- Genre: Comedy
- Written by: Johan Bogaeus Michael Hjorth
- Directed by: Svante Kettner Leif Lindblom
- Starring: Suzanne Reuter Johan Rheborg Loa Falkman Gustaf Hammarsten
- Country of origin: Sweden
- Original language: Swedish
- No. of seasons: 3
- No. of episodes: 27

Production
- Running time: 30 minutes

Original release
- Network: SVT
- Release: 24 March 2002

= Cleo (TV series) =

Cleo is a Swedish drama/comedy TV series in two seasons, each consisting of nine episodes. The series was broadcast on SVT, the first season in 2002 and the second in 2003. It was directed by Svante Kettner with the screenplay by Michael Hjorth, Tomas Tivemark and Johan Kindblom.

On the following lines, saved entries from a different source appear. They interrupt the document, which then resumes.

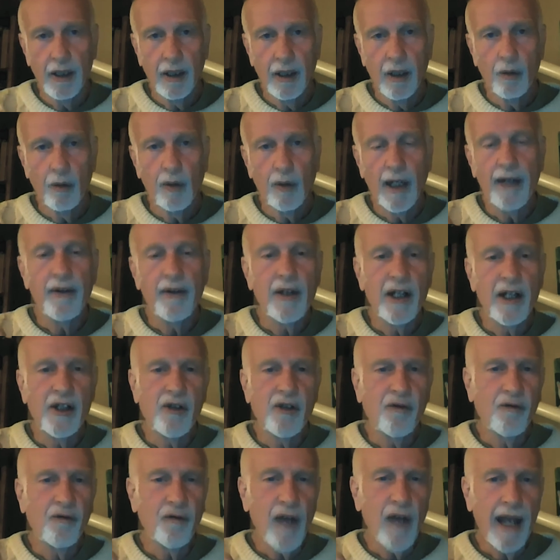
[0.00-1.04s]
right?
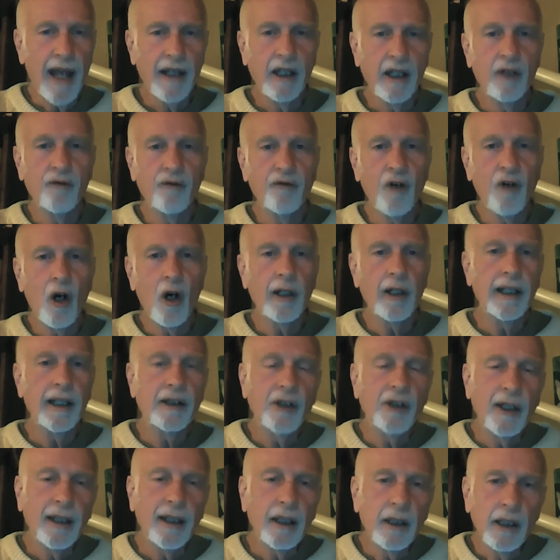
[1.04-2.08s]
That's faint and foggy.
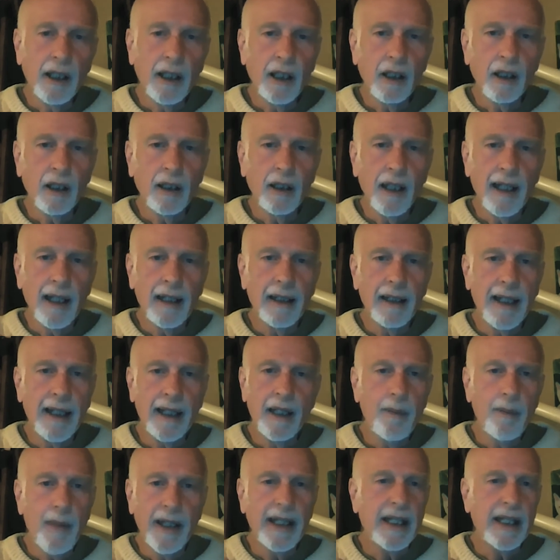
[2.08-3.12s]
It's like a little
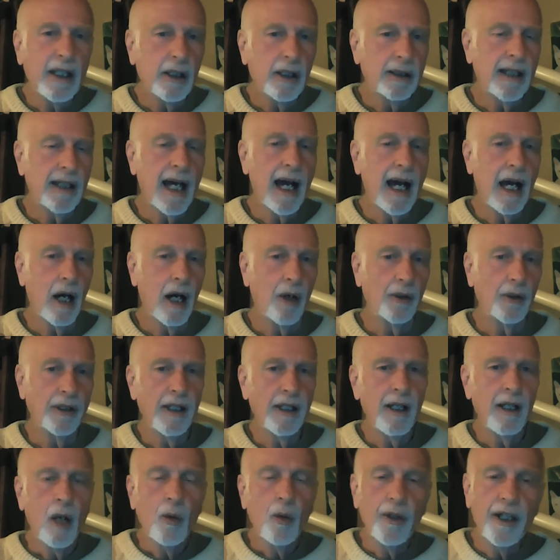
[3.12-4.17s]
itty bitty cloud
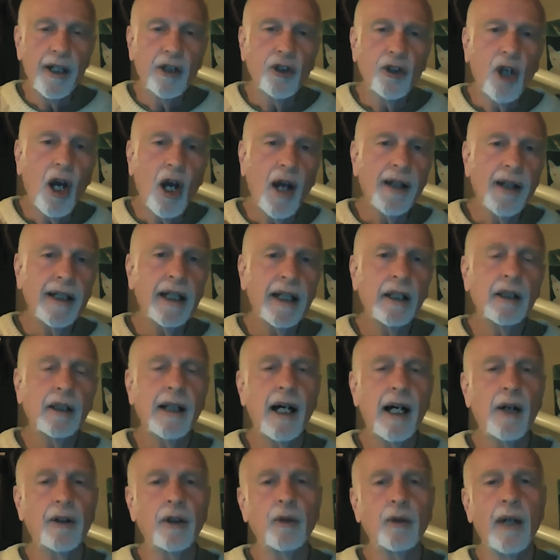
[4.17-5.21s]
with a tiny
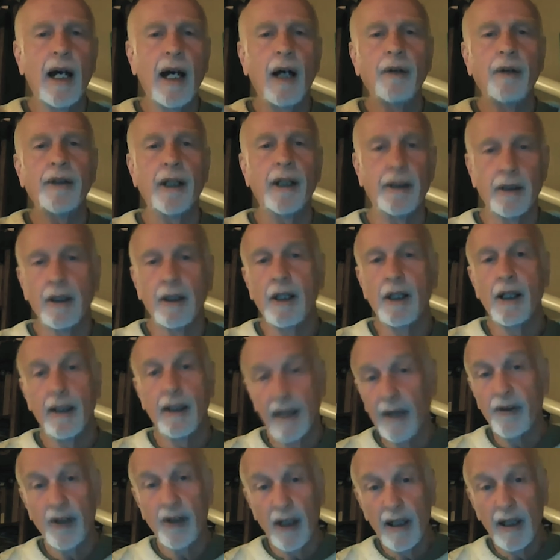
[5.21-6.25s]
cloud around it.
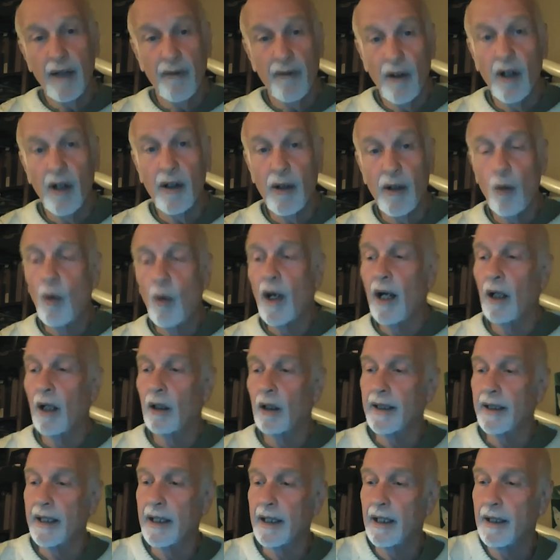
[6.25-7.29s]
And I've seen it very
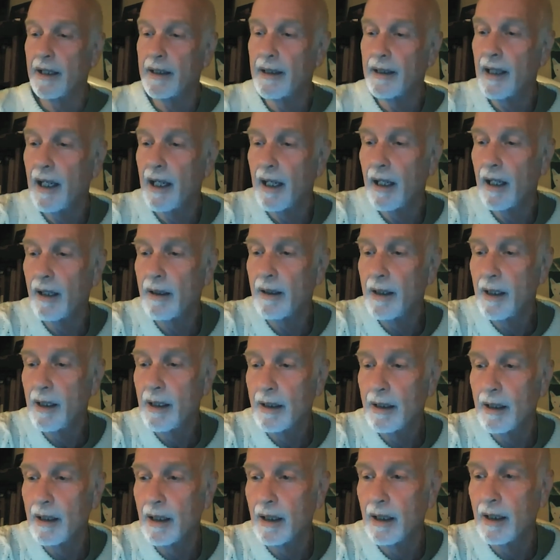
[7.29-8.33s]
well in uh,
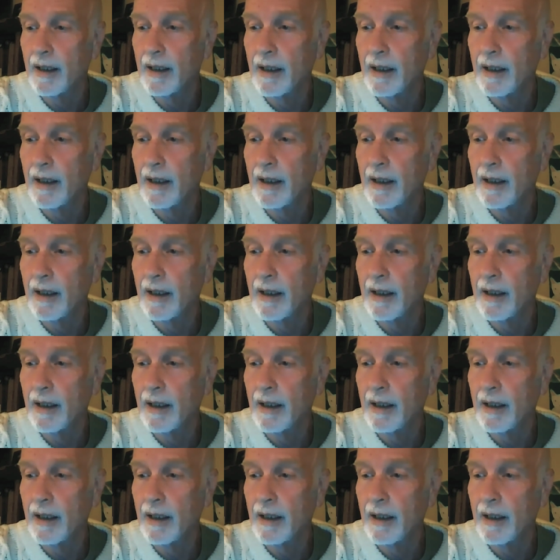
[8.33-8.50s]
uh,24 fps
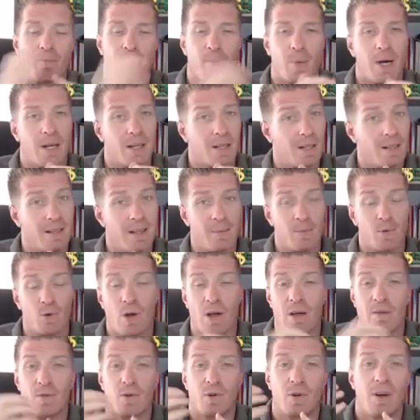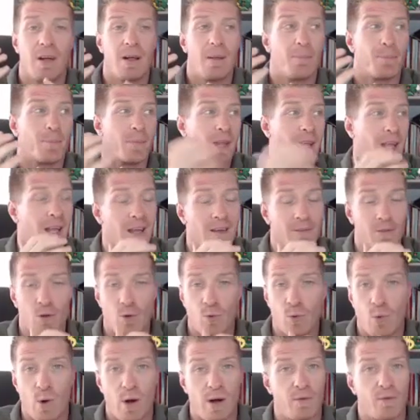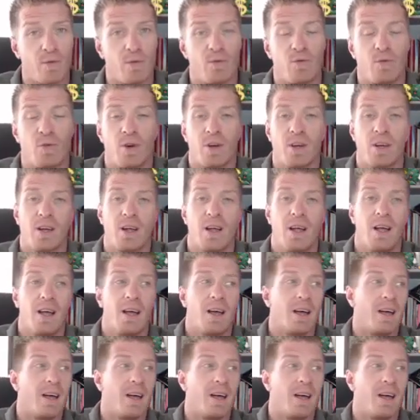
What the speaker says: bundle them together, give them away for free.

The name of the series comes from the main character Cleopatra "Cleo" Andersson, played by Suzanne Reuter. When the first episode aired on 24 March 2002 it was watched by 2.2 million people. At the 2004 Monte-Carlo TV Festival, Cleo won three awards in the comedy category, Outstanding Actor, Outstanding Actress and Outstanding European Producer.

==Cast==
- Suzanne Reuter as Cleopatra Andersson
- Loa Falkman as Claes Lindwall
- Johan Rheborg as Åke Lindén
- Magdalena Johannesson as Kajsa Palm
- Rakel Wärmländer as Jessika Thulin (only 2002)
- Gustaf Hammarsten as Frank Berger
- Karin Huldt as Jill (only 2003)
- Christian Hollbrink as Teddy (only 2003)

==Plot==
Forty-eight-year-old Cleopatra Andersson works at JTM, a company delivering networking solutions. She has raised her, now 20-year-old, by herself. He decides to move out to a flat of his own, and Cleo's life becomes full of new opportunities. At JTM she gets both help and counterthrust when she willingly and perhaps sometimes unwillingly becomes involved in the dreams and schemes of her colleagues. At the same time, her own personal life is far from carefree.